■ Record set ■
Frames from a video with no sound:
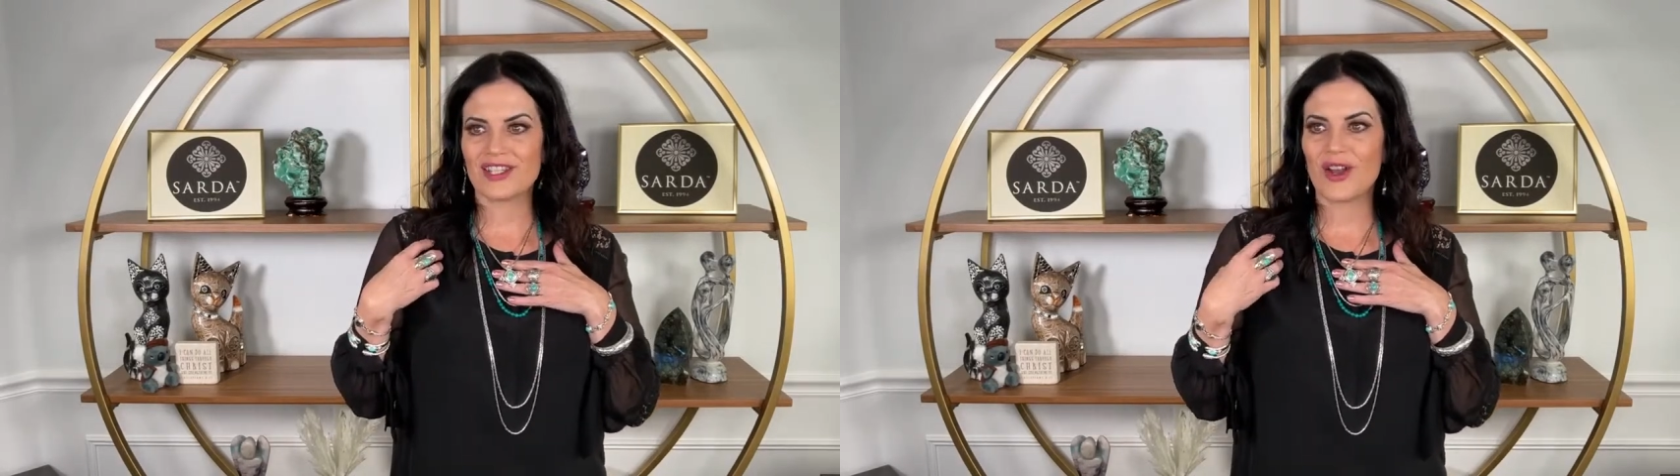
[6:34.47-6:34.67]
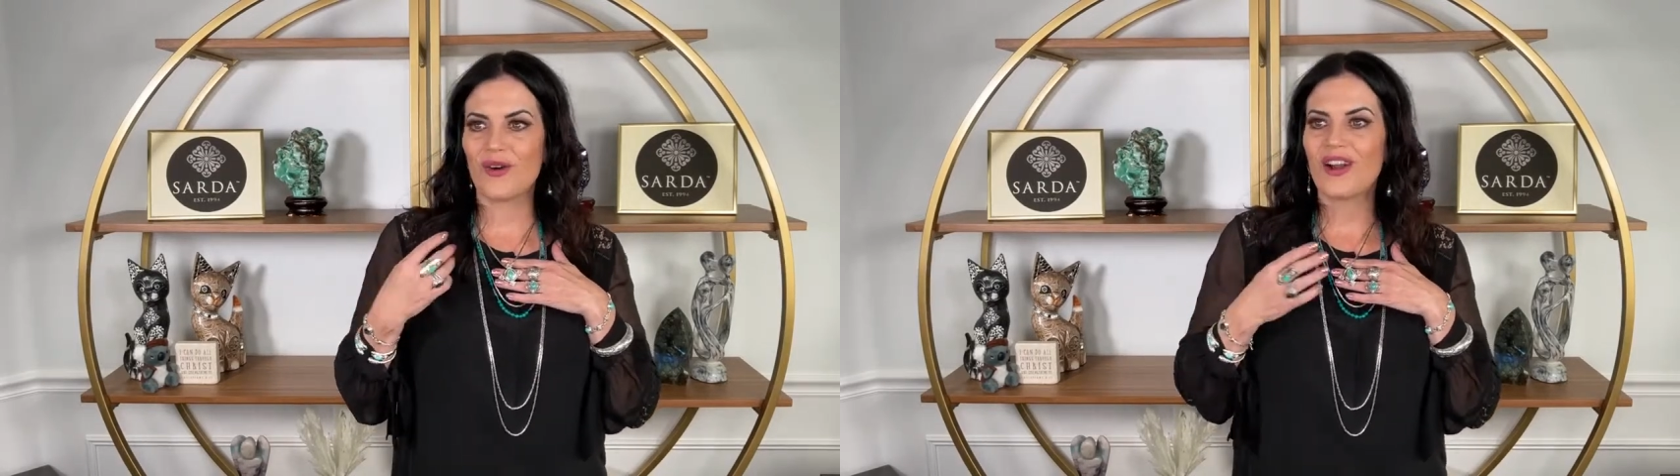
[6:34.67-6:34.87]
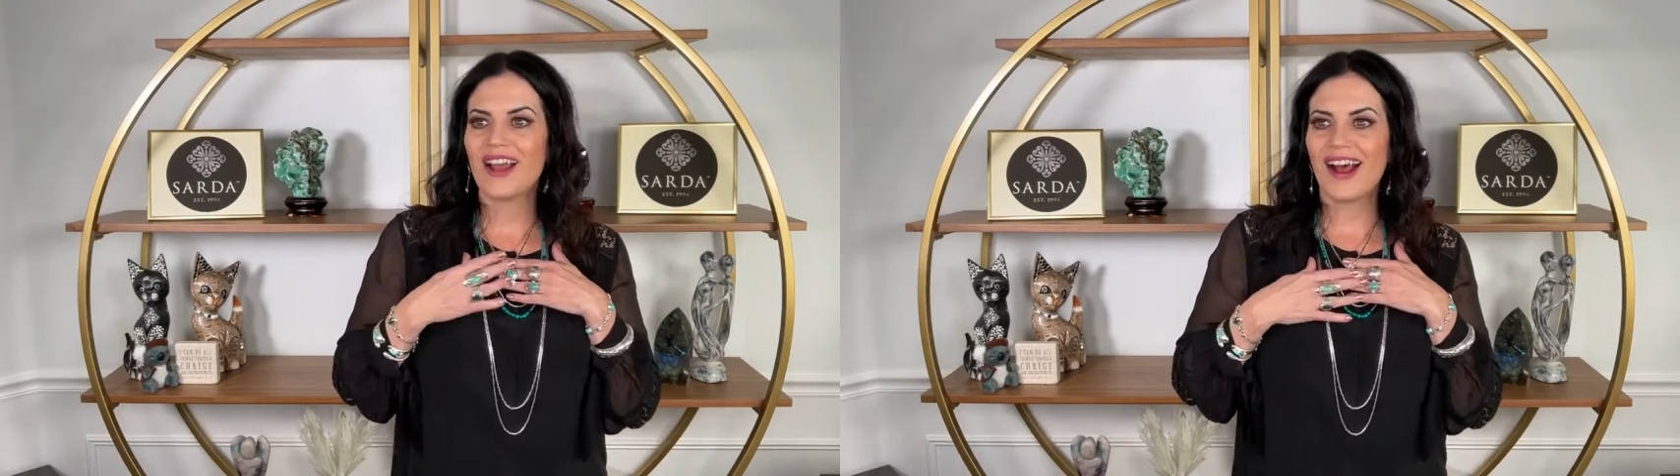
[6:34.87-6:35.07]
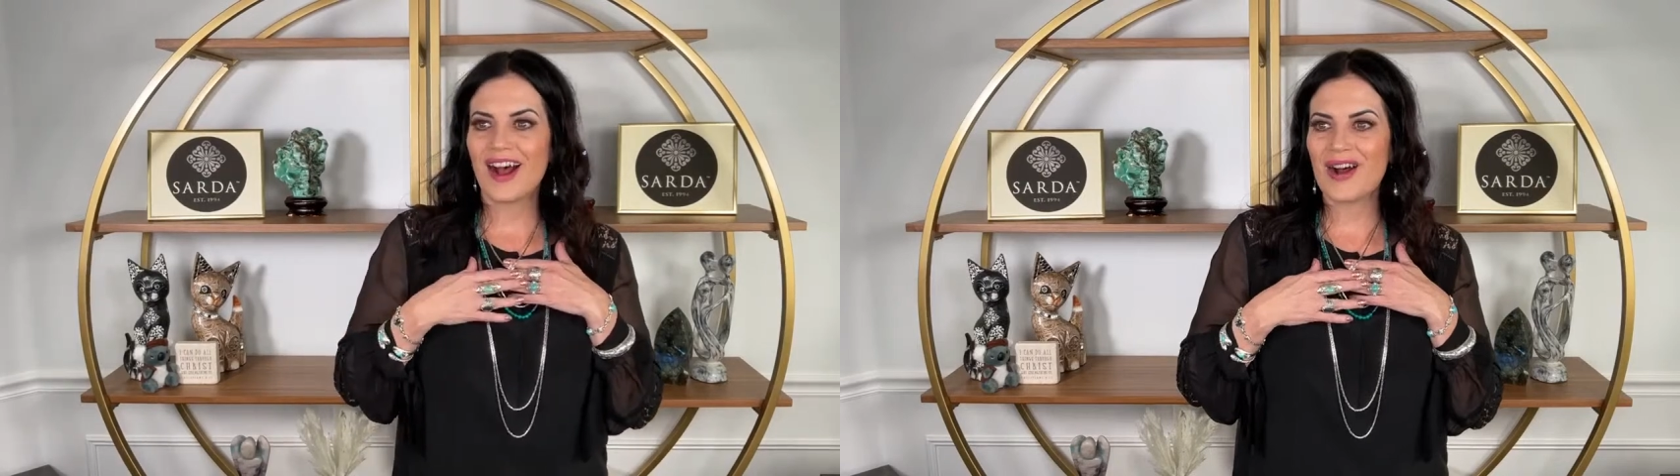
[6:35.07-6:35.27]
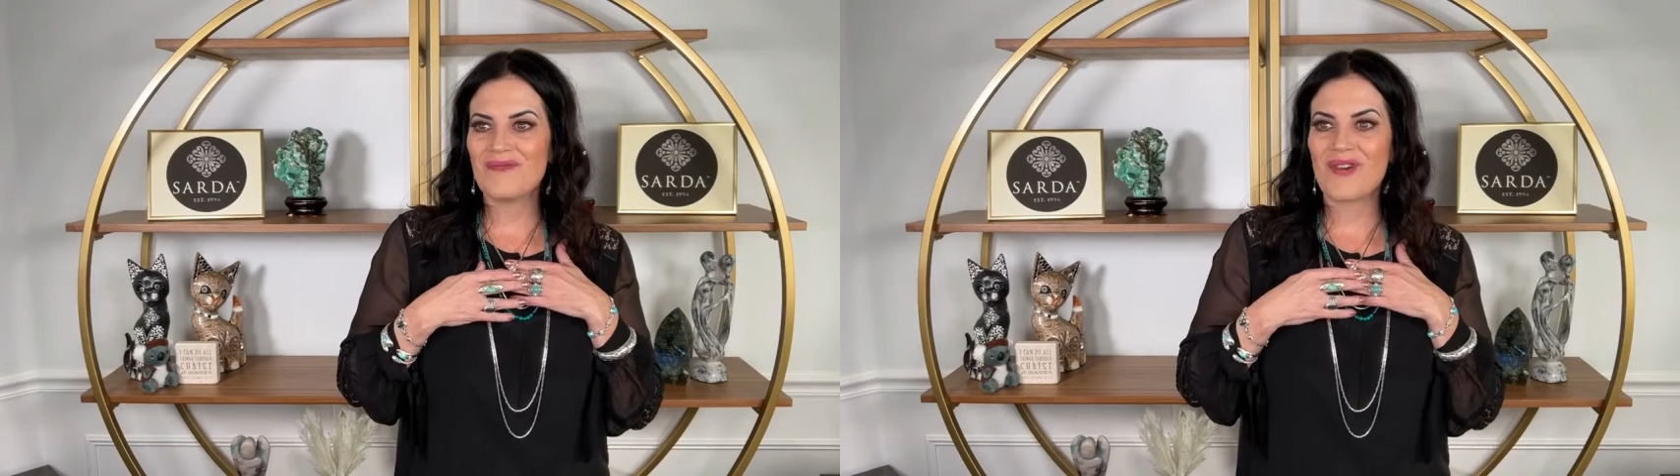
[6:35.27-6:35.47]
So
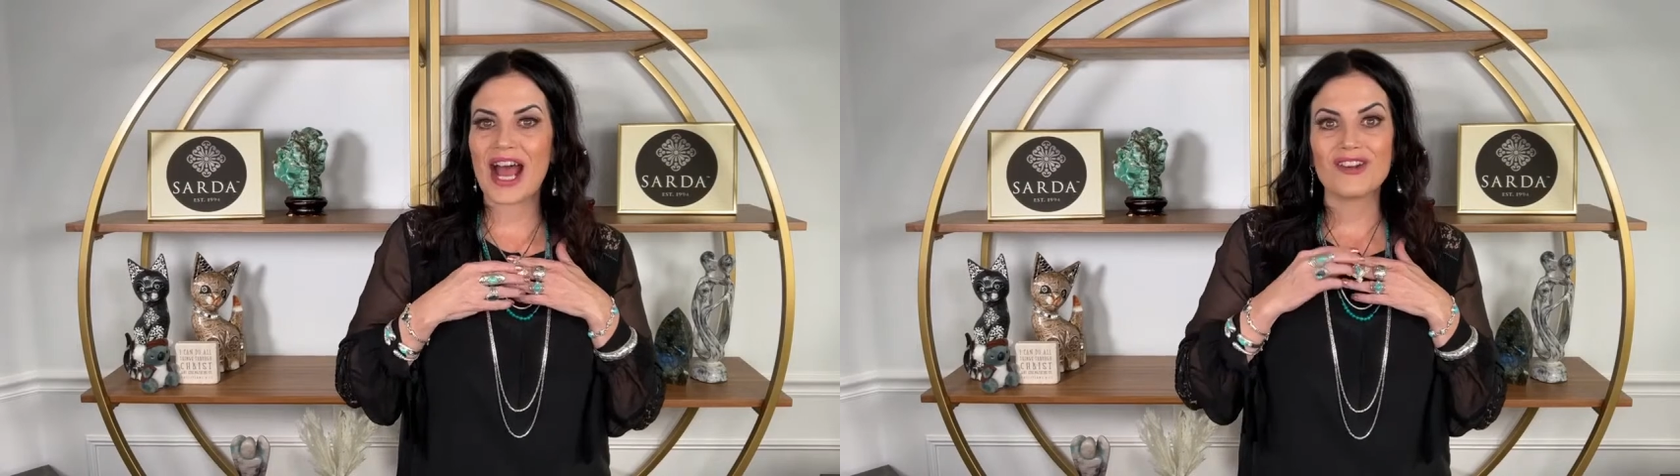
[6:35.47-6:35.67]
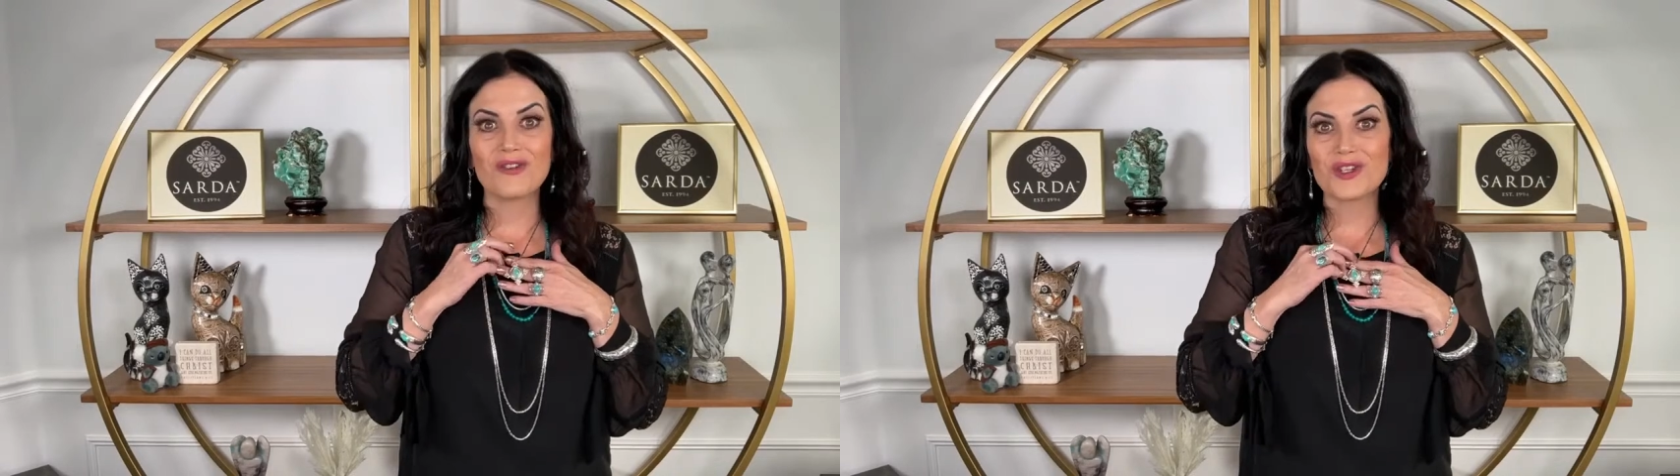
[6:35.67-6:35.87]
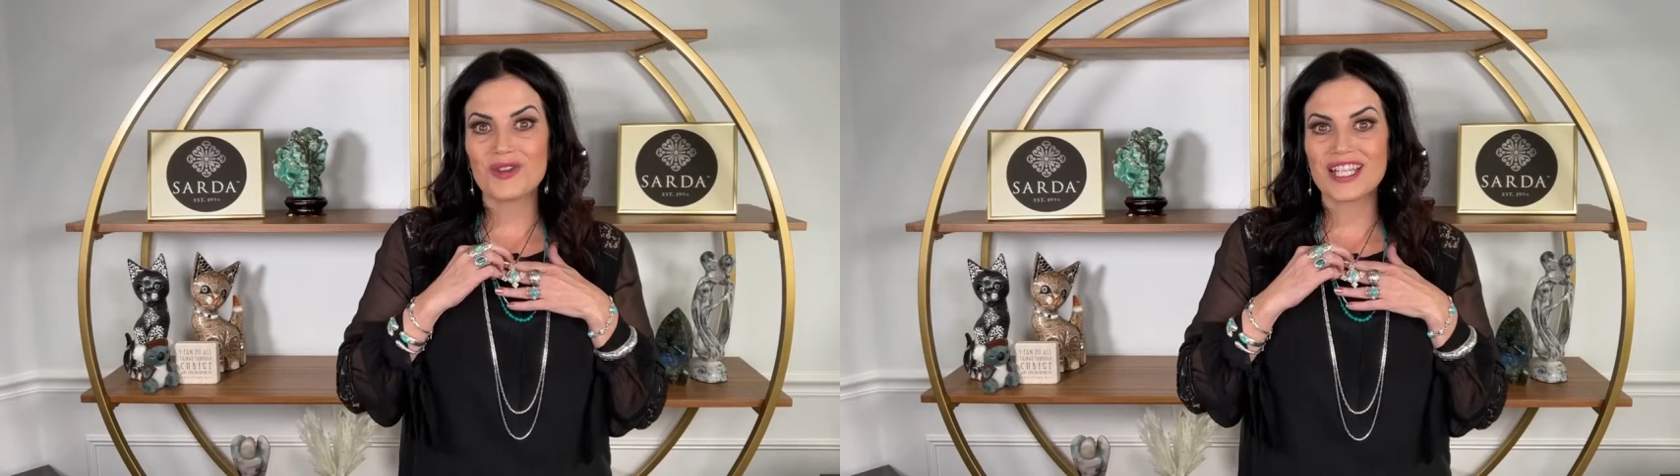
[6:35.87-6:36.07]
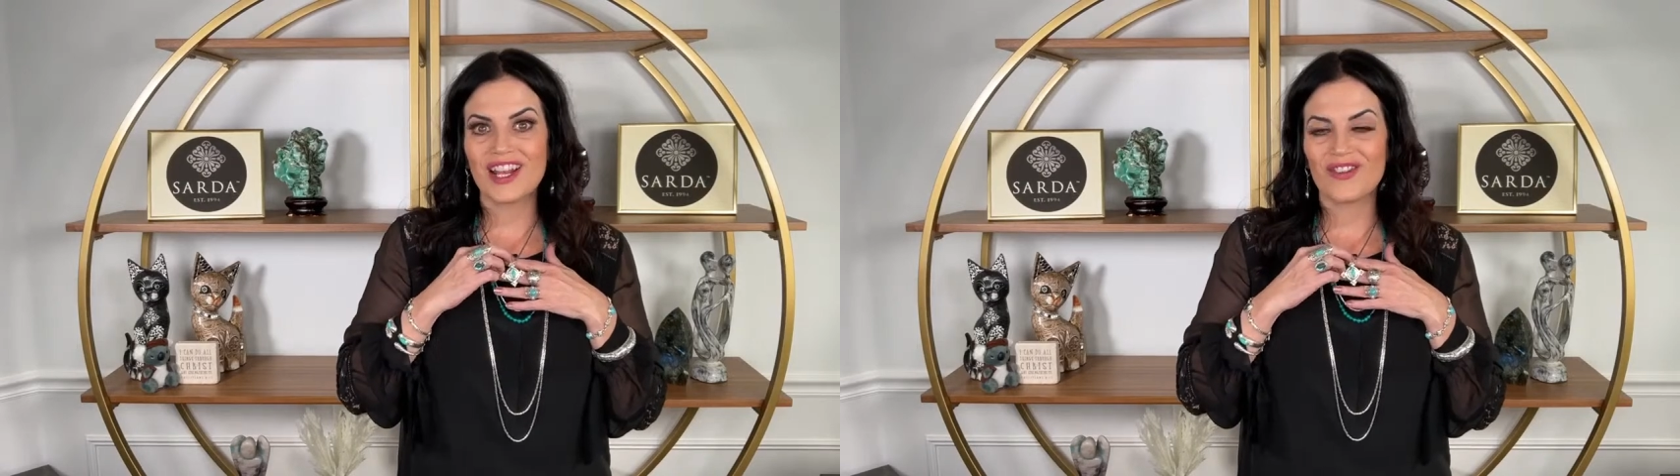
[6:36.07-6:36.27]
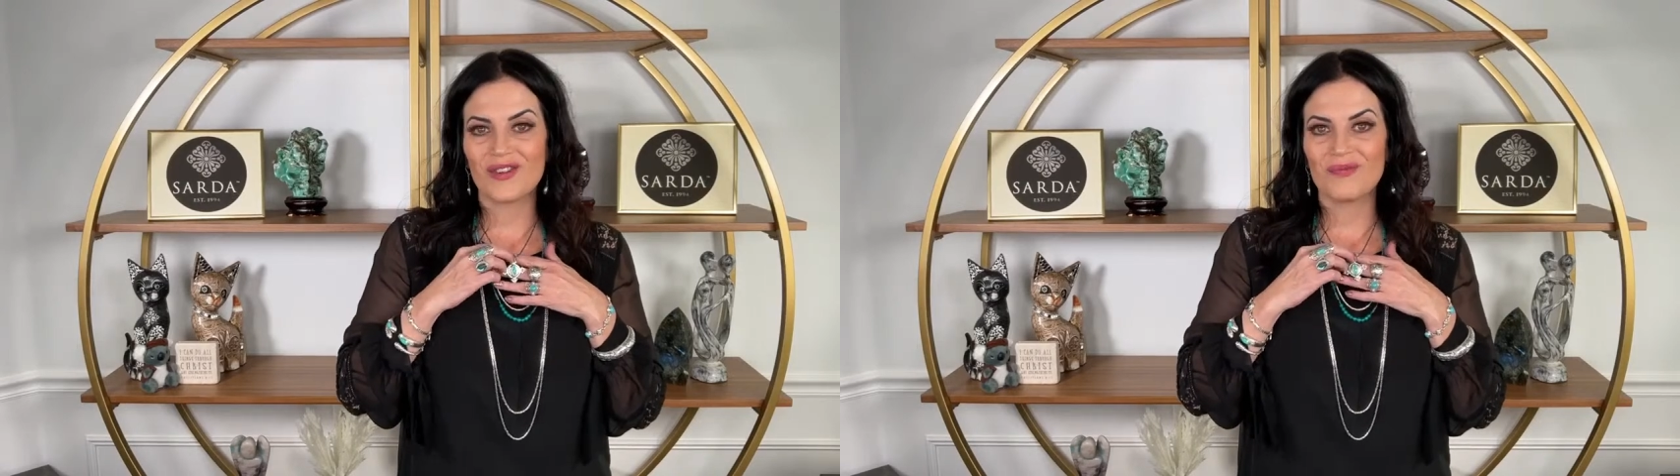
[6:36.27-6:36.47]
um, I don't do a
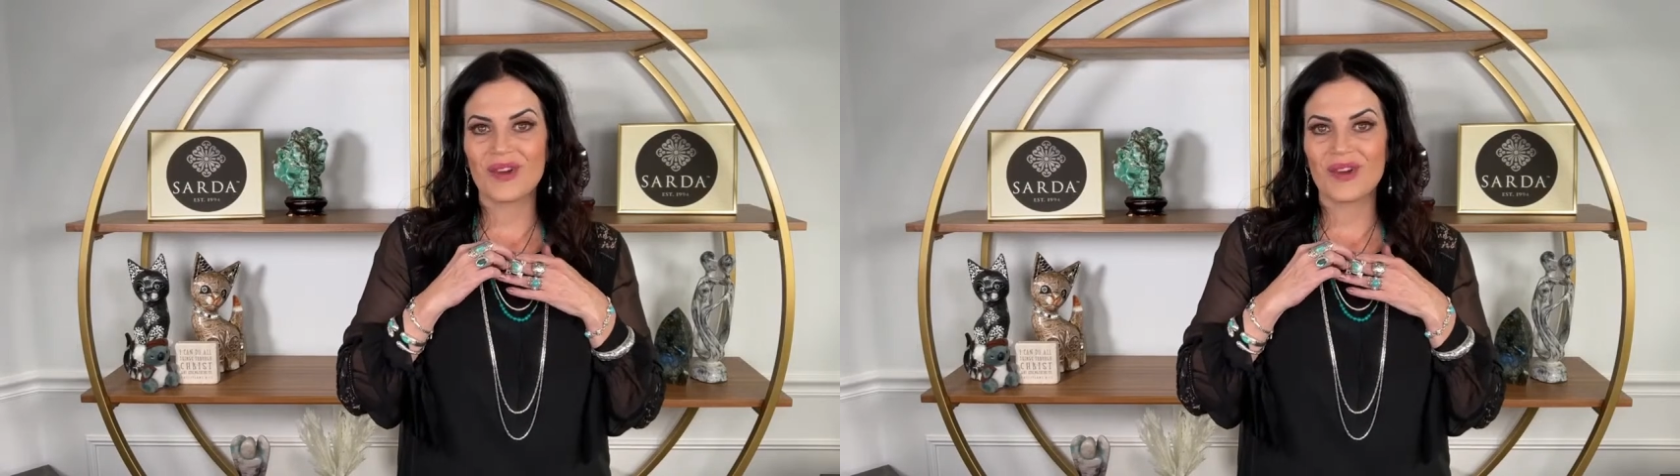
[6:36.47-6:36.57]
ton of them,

■ Task prompt ■
Repeat, exactly and with no pictures, each line from the line that holds "[6:35.67-6:35.87]" through the last line of the records above.

■ Exercise response ■
[6:35.67-6:35.87]
[6:35.87-6:36.07]
[6:36.07-6:36.27]
[6:36.27-6:36.47]
um, I don't do a
[6:36.47-6:36.57]
ton of them,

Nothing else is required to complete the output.